= Erling Løseth =

Norwegian politician

Erling Løseth (14 December 1927 – 29 April 2013) was a Norwegian educator and politician for the Labour Party.

He was born in Fjaler Municipality as a son of industrial laborer Emil Løseth (1897–1985) and housewife Kristine Kristiansen (1894–1984). He finished his secondary education in 1946 and graduated from Volda Teachers' College in 1949. He worked as a schoolteacher in Hyllestad Municipality for one year, then in Fjaler from 1950, Sauda Municipality from 1953, Ny-Krohnborg in Bergen Municipality from 1955 to 1957 before he became headmaster in Sunde i Sunnhordland. He served as such until 1982 and also doubled as a librarian in Husnes from 1959 to 1977. From 1982 to 1993 he was the school director in Kvinnherad Municipality.

He was elected to the municipal council for Kvinnherad Municipality in 1963, and served until 1975, the last ten years as a member of the executive committee. He was also a member of Hordaland county council from 1971 to 1979. He chaired the local party chapter for three terms (1965–1967, 1971–1973, 1977–1978).

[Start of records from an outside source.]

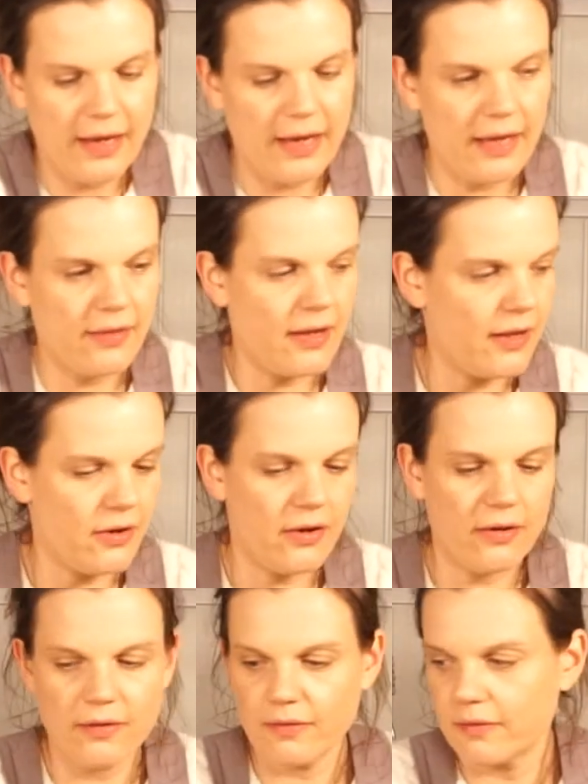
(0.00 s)
and
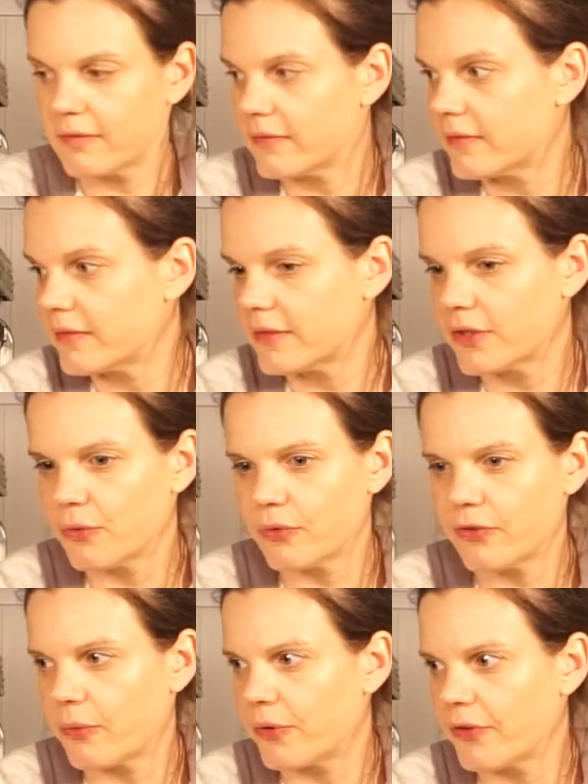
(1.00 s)
then you
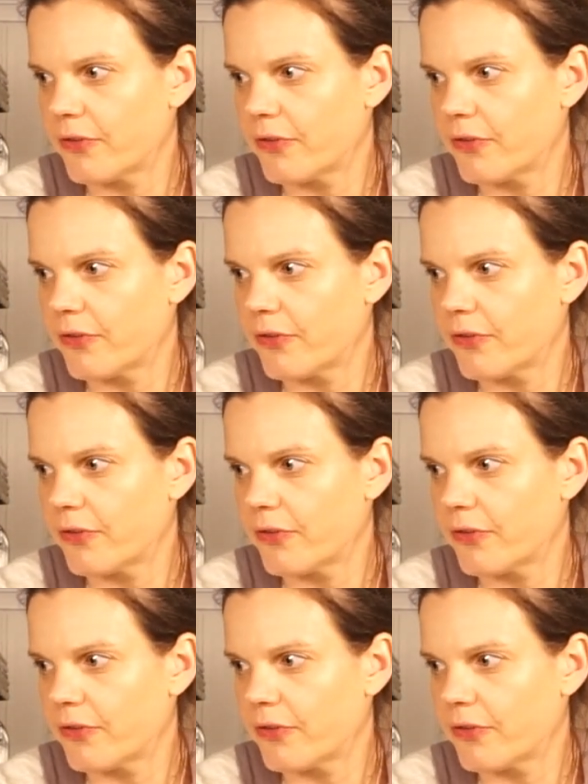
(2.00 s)
also want a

He was elected as a deputy representative to the Parliament of Norway from Hordaland in 1969, 1973 and 1977. He served his entire last term as a regular member of Parliament, moving up to fill the seats of Hallvard Bakke and Arne Nilsen who were members of the cabinet.

Løseth chaired the local teachers' association, sports club and youth association. He was a board member of Den Nationale Scene from 1976 to 1980 and a deputy member of the Regional Development Fund's council from 1973 to 1987.